Written by Dr. Andrew Siegel
Most testes lumps, bumps and growths are benign and not problematic. Although cancer of the testicles is rare (less than 9,000 cases a year in the USA), it is the most common solid cancer in young men age 15-40, with the greatest incidence in the late 20s, striking men at the peak of life.
Notable men who are members of the testicle cancer club include: Tour de France Champion Lance Armstrong, baseball player Scott Shoenweis, skater Scott Hamilton, MTV Host Tom Green, comedian Richard Belzer, sportswriter Robert Lipsyte, and Olympian Eric Shanteau.
The good news is that it is a highly curable cancer, especially so when picked up in its earliest stages, and also potentially curable even at advanced stages.
How to do a testicular self exam, a simple task that can be lifesaving
Since only 5% or so of men with testicular cancer are diagnosed by a physician during a routine physical exam, and 95% are picked up in the follow up of a testes abnormality noted by a man or his partner, it makes a lot of sense to learn how to do a good self exam.
Note: For most men, touching/manipulating/rearranging their nether parts is a natural and almost reflex activity that—supplemented with a little instruction, knowledge and direction—can be put to some practical clinical use. What follows is appropriate for the partner of the man in question. If your man is not willing to do self-exams, at a moment of intimacy do a “stealth” exam under the guise of affection—it just might be lifesaving. Several times in my career as a urologist, it was the man’s partner that was astute enough to recognize a problem that prompted the patient visit that determined the diagnosis of testicular cancer.
The goal of a testicular self-exam is to pick up an abnormality– in a very early and treatable stage–at a time when testes cancer is a localized issue that has not spread to the lymph nodes or lungs, which are common sites of metastasis.
Because sperm production requires that testes are kept cooler than core temperature, nature has conveniently designed men with testicles dangling from their mid-sections. There are no organs in the body—save female breasts—that are more external and easily accessible to examination. One of the great advantages of having one’s gonads located in such an accessible locale—conveniently “gift wrapped” in the scrotal satchel—is that it makes them so easy to examine. This is as opposed to the ovaries, which are internal and not amenable to ready inspection. This explains why early testes cancer diagnosis is a cinch as opposed to ovarian cancer, which most often presents at a more advanced stage.

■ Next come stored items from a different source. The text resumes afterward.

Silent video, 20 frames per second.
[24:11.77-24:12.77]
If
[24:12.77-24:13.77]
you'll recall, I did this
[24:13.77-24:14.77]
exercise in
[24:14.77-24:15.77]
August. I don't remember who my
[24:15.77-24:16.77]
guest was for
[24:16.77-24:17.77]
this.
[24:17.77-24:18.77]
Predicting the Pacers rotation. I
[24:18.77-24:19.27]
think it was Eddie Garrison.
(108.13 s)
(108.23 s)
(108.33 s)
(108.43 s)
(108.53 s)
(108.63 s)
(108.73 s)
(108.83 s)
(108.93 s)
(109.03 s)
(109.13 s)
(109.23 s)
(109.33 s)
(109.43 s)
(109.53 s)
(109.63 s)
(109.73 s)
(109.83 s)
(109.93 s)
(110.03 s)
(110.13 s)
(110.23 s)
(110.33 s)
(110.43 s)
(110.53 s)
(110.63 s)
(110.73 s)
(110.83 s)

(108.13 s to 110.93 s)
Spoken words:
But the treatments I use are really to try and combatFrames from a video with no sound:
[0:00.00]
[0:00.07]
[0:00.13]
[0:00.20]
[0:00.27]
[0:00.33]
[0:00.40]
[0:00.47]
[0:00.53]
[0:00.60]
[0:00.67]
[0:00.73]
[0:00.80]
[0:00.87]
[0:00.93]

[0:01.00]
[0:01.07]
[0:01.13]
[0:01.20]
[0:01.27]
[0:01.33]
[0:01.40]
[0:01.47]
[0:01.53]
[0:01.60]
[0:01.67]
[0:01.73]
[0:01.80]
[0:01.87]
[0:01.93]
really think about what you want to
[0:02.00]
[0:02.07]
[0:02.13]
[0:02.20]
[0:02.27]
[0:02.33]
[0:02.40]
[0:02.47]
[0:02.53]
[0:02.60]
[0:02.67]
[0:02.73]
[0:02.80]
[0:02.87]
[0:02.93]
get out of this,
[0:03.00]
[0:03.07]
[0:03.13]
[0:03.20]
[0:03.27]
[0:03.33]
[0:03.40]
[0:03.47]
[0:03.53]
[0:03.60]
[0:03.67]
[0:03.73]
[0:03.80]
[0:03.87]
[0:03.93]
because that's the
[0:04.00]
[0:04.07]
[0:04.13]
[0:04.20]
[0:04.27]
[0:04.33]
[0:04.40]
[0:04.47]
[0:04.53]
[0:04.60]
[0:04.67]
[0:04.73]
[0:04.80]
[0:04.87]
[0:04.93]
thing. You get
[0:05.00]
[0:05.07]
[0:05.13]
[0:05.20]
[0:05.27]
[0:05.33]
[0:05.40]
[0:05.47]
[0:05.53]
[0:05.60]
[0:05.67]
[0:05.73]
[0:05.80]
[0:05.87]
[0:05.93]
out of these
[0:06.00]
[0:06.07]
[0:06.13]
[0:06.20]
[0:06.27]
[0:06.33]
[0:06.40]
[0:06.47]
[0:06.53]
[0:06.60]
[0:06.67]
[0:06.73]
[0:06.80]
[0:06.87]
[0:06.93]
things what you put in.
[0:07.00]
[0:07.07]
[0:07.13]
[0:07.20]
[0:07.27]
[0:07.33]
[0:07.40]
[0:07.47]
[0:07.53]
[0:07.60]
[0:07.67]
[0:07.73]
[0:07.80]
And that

The testicles can be examined anywhere, but a warm shower or bath is an ideal setting as the warm water tends to relax and thin the scrotal sac and allow the testes to descend to a position that is most accessible. Soapy skin will eliminate friction and allow the examining fingers to easily roll over the testicles.
The exam is best performed with the thumb in front and the remaining fingers behind the testicles. The four fingers immobilize and support the testicle and the thumb does the important work in examining the front, sides, top and bottom of the testicle; then the thumb immobilizes the front while the four fingers examine the back of the testes. When examining the back surface of the testicle, the index and middle fingers will do most of the work. The motion is a gentle rolling one, feeling the size, shape, and contour and checking for the presence of lumps and bumps.
Compare the two testes in terms of size, shape and consistency. Generally, the testicles feel firm, similar to the consistency of hard-boiled eggs, although this can vary between individuals and even in an individual. Lumps can vary in size from a kernel of rice to a large mass many times the size of the normal testes. The epididymis is a comet-shaped structure located above and behind the testes that is responsible for sperm storage and maturation. It has a head, a body and tail, and it is worthwhile running your fingers over this structure as well.
This exam should be done regularly—perhaps every couple of weeks or so—such that you get to know your (or your partner’s) anatomy to the extent that you will be attuned to a subtle change. Once you get in the habit of doing this on a regular basis, it will become second nature and virtually a subconscious activity that only takes a few moments.